● Exercise brief
Down to the final line, print the records below exactly and without pictures.

● Given data
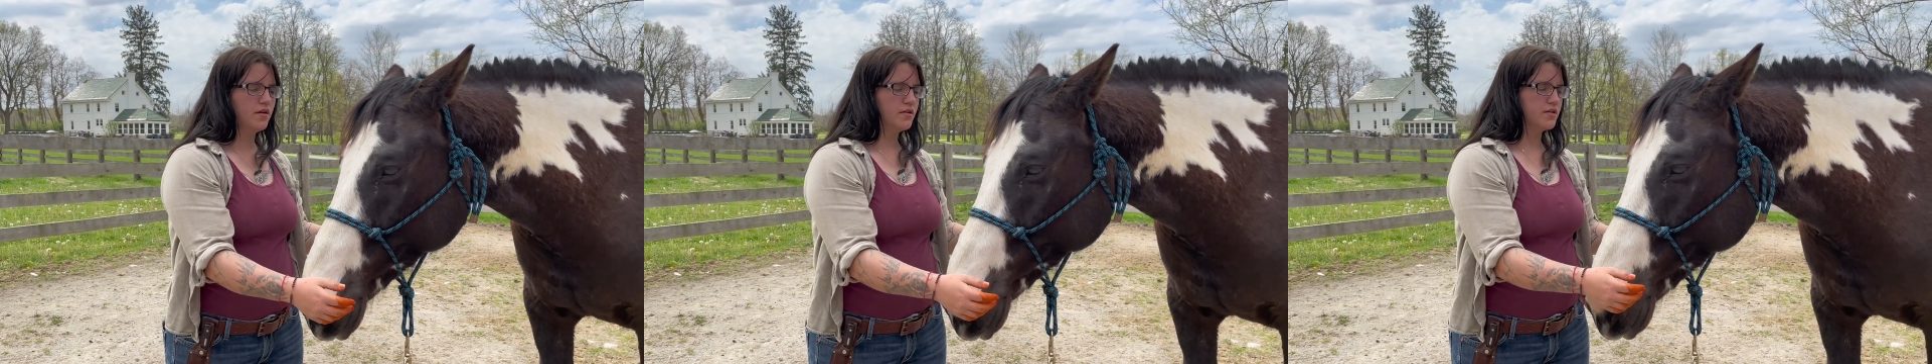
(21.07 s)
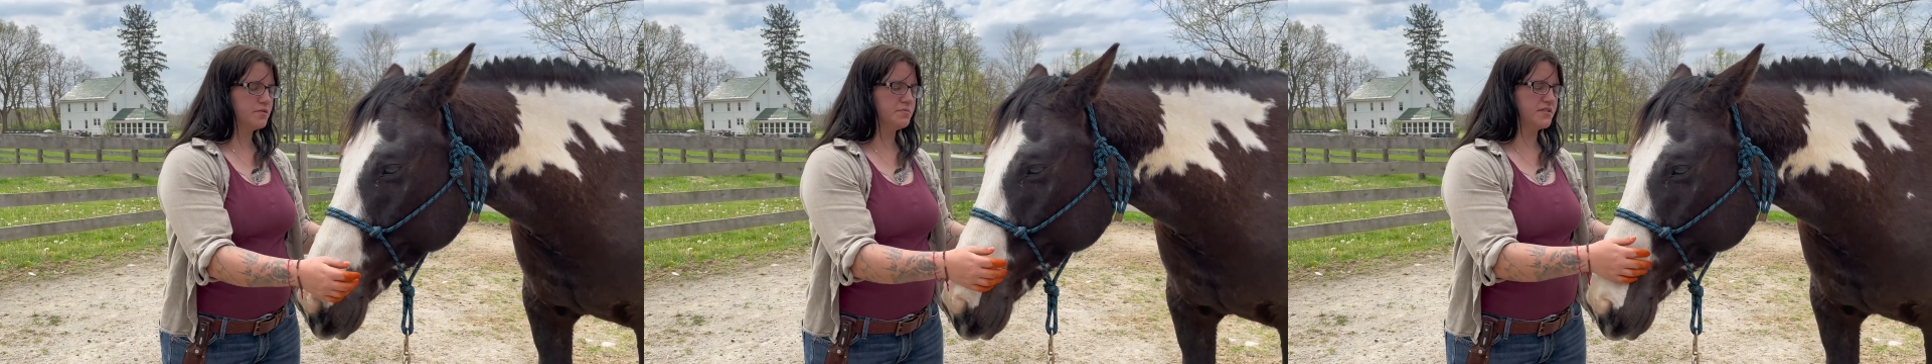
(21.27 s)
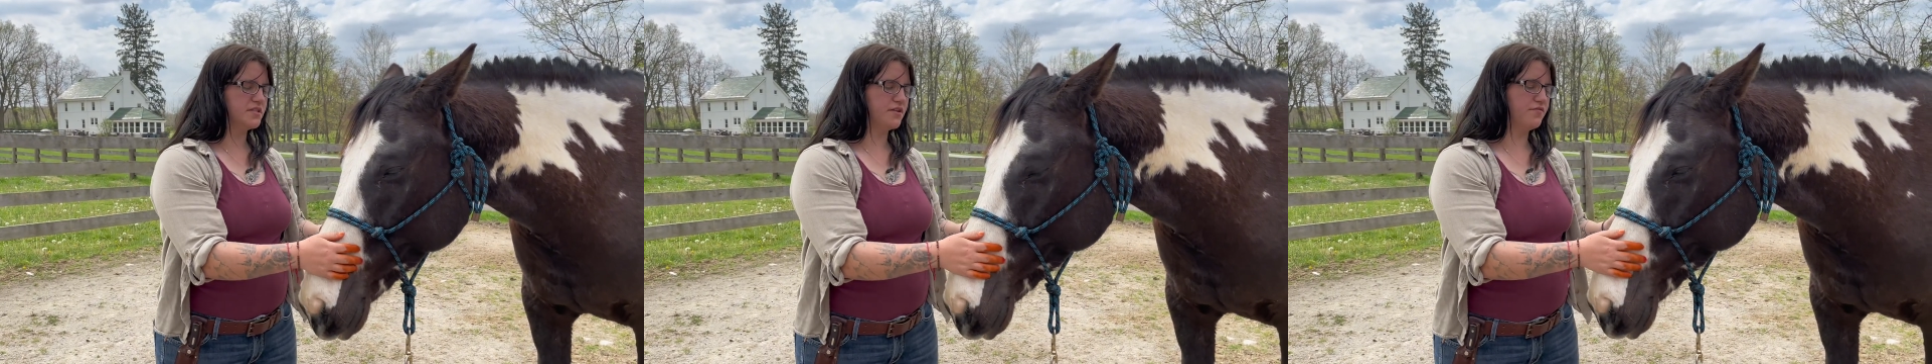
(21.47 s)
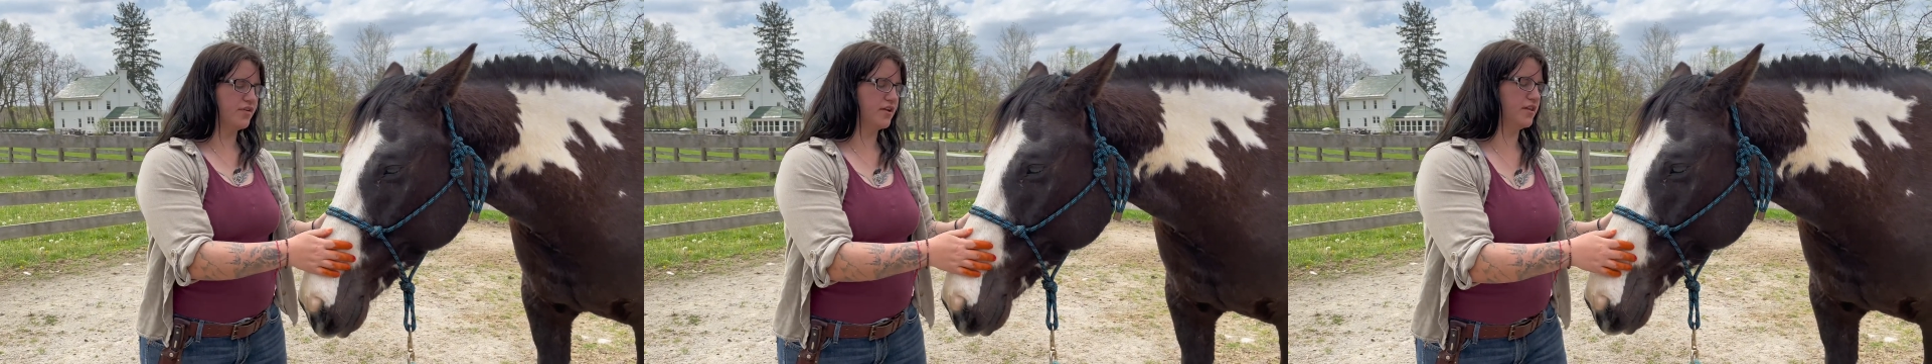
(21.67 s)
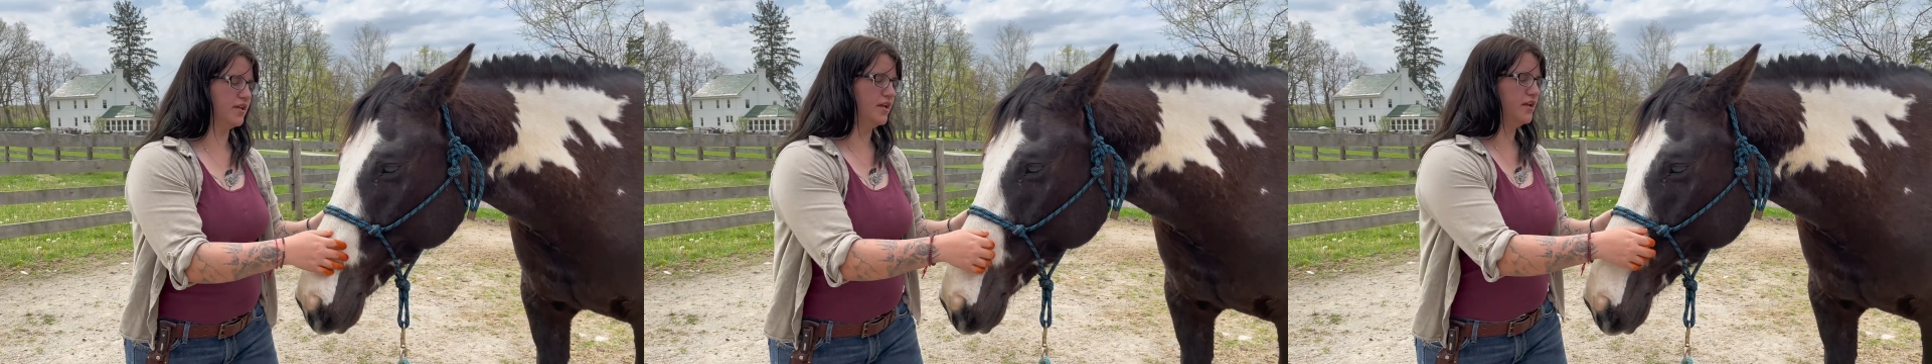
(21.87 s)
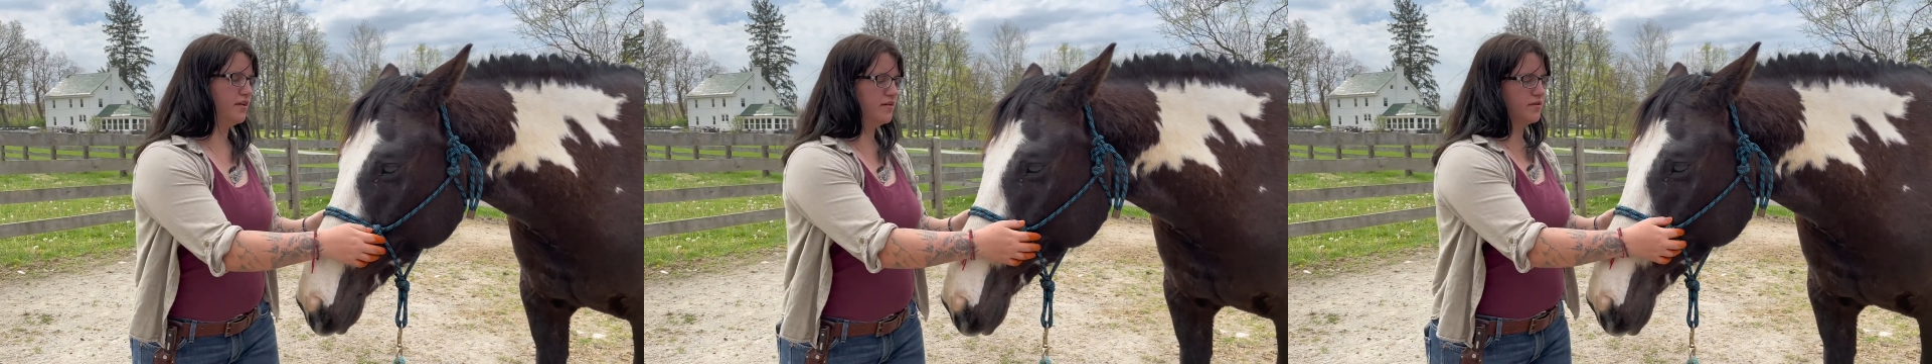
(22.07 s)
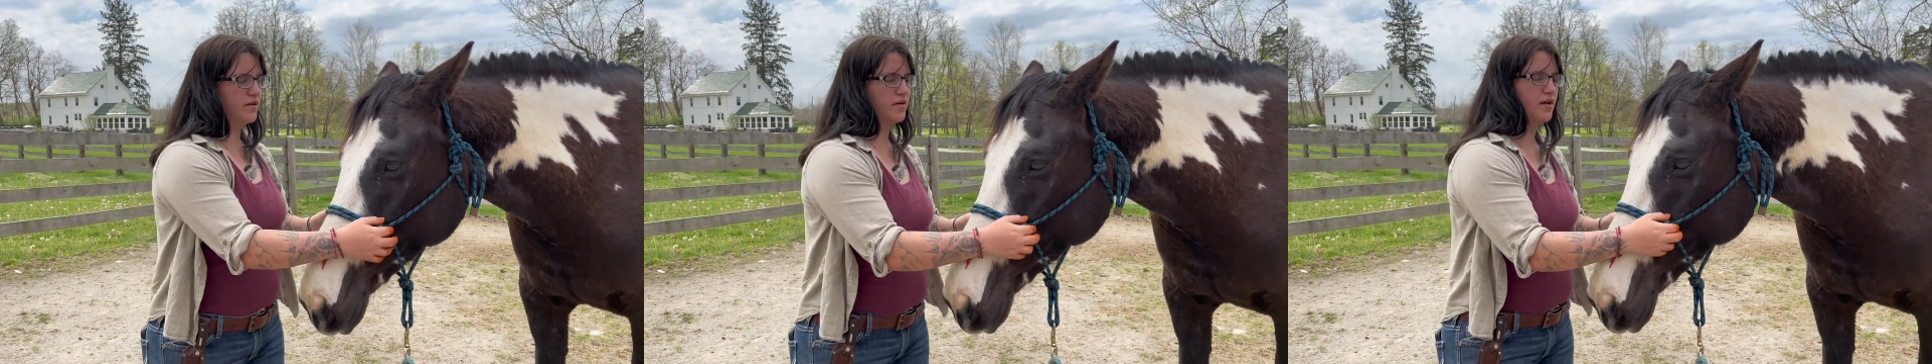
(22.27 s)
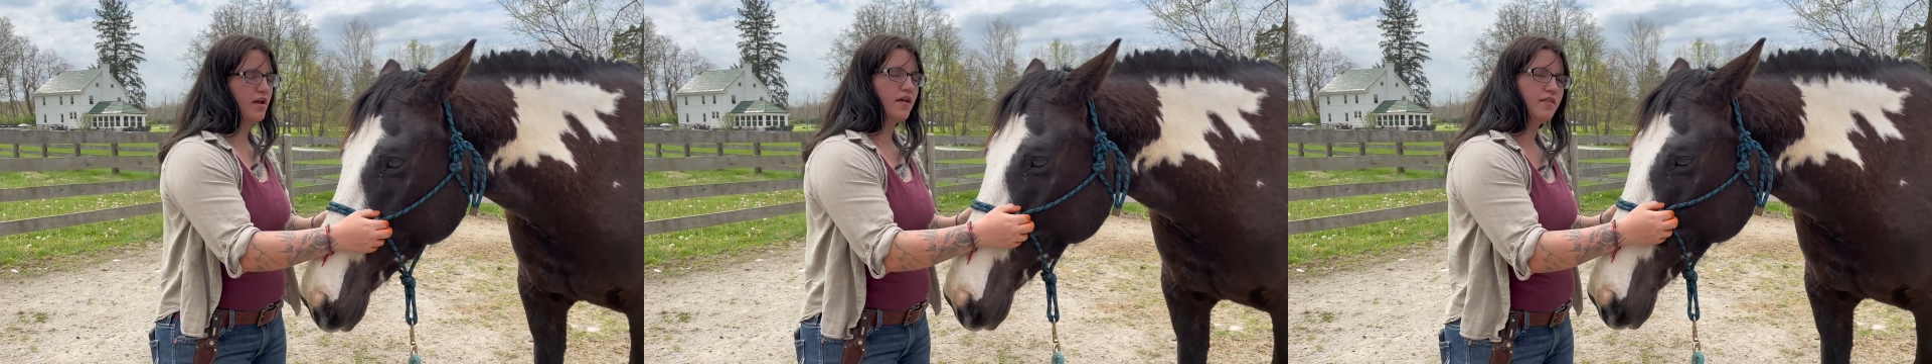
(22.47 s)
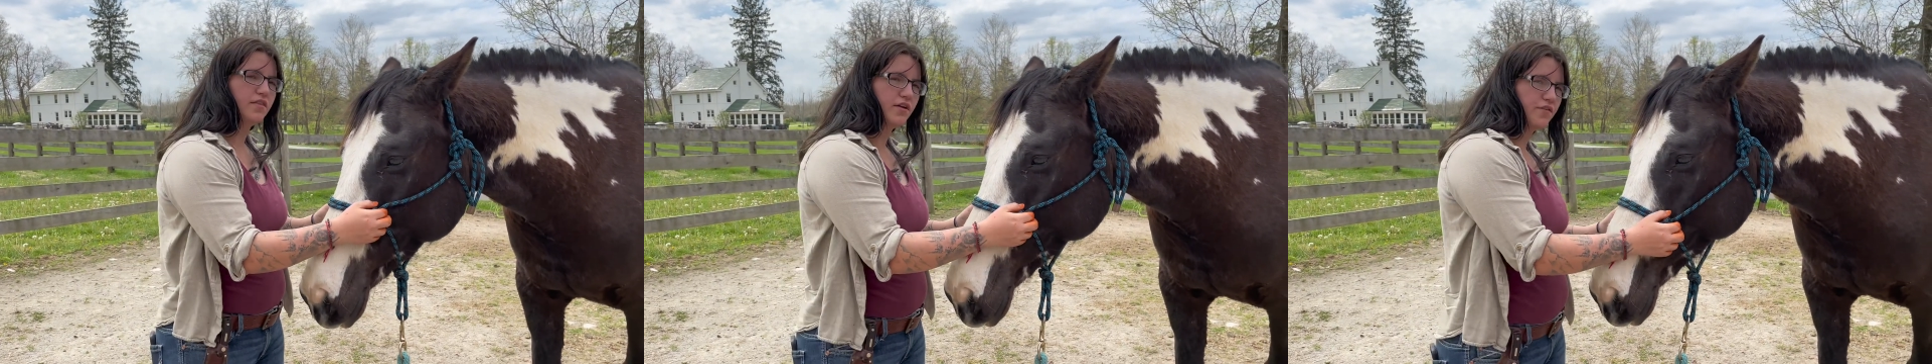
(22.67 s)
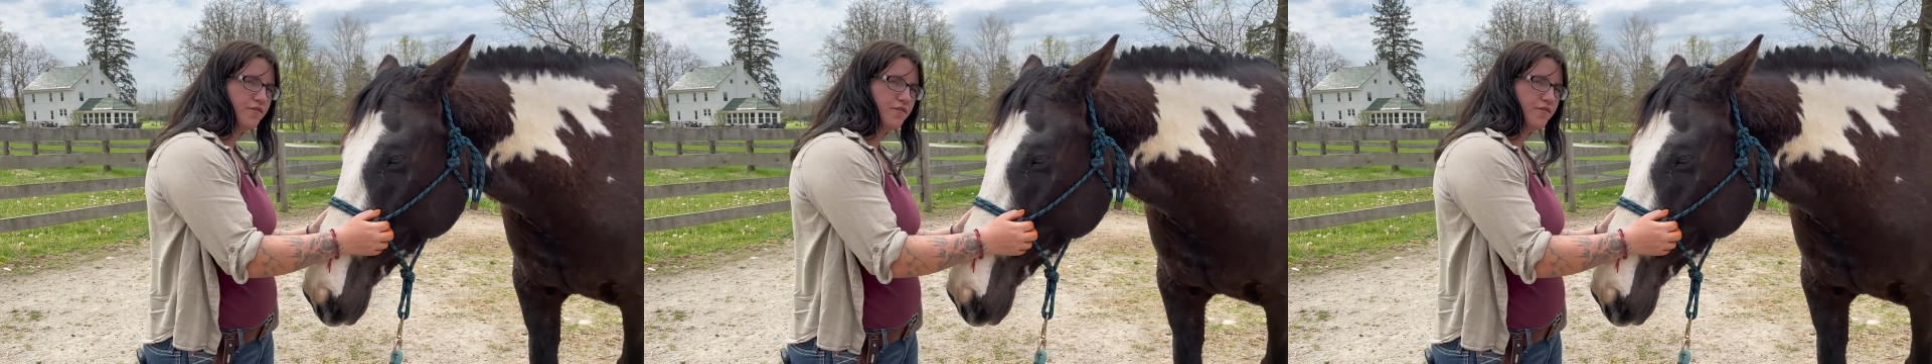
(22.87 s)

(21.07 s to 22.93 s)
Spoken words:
specifically their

● Reply to the exercise
(21.07 s)
(21.27 s)
(21.47 s)
(21.67 s)
(21.87 s)
(22.07 s)
(22.27 s)
(22.47 s)
(22.67 s)
(22.87 s)

(21.07 s to 22.93 s)
Spoken words:
specifically their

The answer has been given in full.